## WORK INSTRUCTIONS
In the data below, find the line that contains "Video frames at 15" and the line that contains "[13:27.39-13:39.72]". Copy both, plus every line between them, exactly.

[Entries taken from a collection]
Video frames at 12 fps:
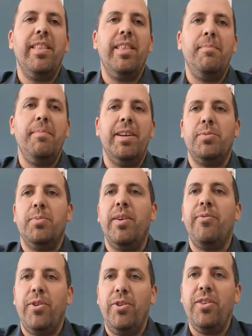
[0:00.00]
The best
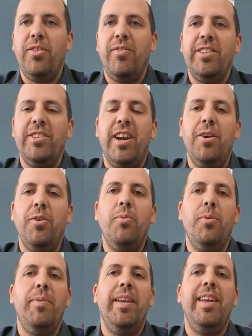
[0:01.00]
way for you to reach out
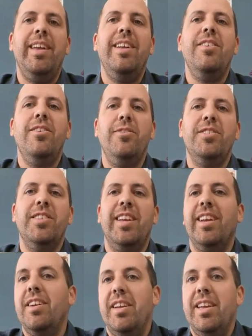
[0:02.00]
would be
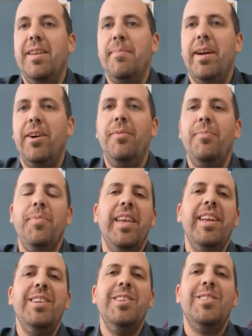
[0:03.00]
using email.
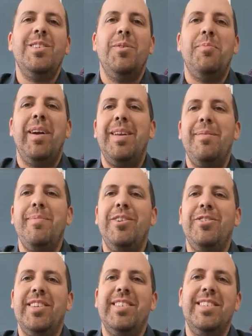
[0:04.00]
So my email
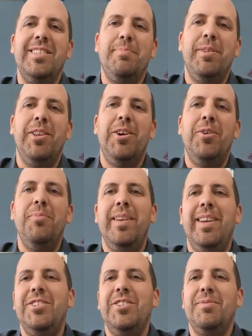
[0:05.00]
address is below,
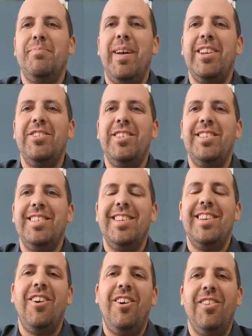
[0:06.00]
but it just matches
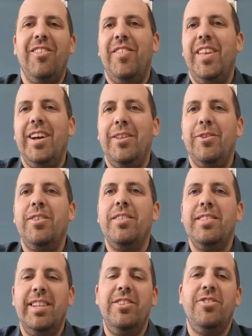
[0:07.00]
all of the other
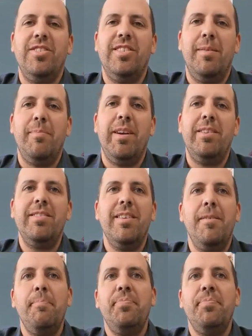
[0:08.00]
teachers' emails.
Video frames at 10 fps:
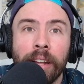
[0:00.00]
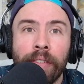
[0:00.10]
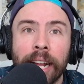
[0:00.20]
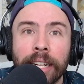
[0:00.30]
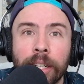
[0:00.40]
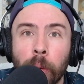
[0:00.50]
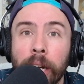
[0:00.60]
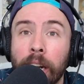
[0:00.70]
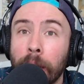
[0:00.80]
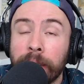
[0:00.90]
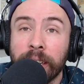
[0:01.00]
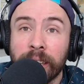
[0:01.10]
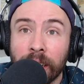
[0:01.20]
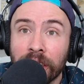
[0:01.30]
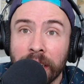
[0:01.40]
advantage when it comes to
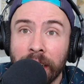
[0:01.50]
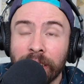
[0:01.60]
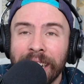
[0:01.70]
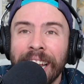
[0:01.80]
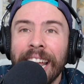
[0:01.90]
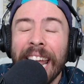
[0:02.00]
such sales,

--

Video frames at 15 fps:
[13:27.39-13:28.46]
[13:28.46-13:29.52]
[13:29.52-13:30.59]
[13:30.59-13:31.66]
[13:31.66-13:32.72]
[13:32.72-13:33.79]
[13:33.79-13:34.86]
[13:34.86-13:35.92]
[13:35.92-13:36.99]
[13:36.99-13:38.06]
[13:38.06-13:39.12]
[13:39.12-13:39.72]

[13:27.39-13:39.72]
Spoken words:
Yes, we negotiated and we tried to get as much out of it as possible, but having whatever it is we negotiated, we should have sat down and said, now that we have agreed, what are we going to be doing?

## YOUR RESPONSE
Video frames at 15 fps:
[13:27.39-13:28.46]
[13:28.46-13:29.52]
[13:29.52-13:30.59]
[13:30.59-13:31.66]
[13:31.66-13:32.72]
[13:32.72-13:33.79]
[13:33.79-13:34.86]
[13:34.86-13:35.92]
[13:35.92-13:36.99]
[13:36.99-13:38.06]
[13:38.06-13:39.12]
[13:39.12-13:39.72]

[13:27.39-13:39.72]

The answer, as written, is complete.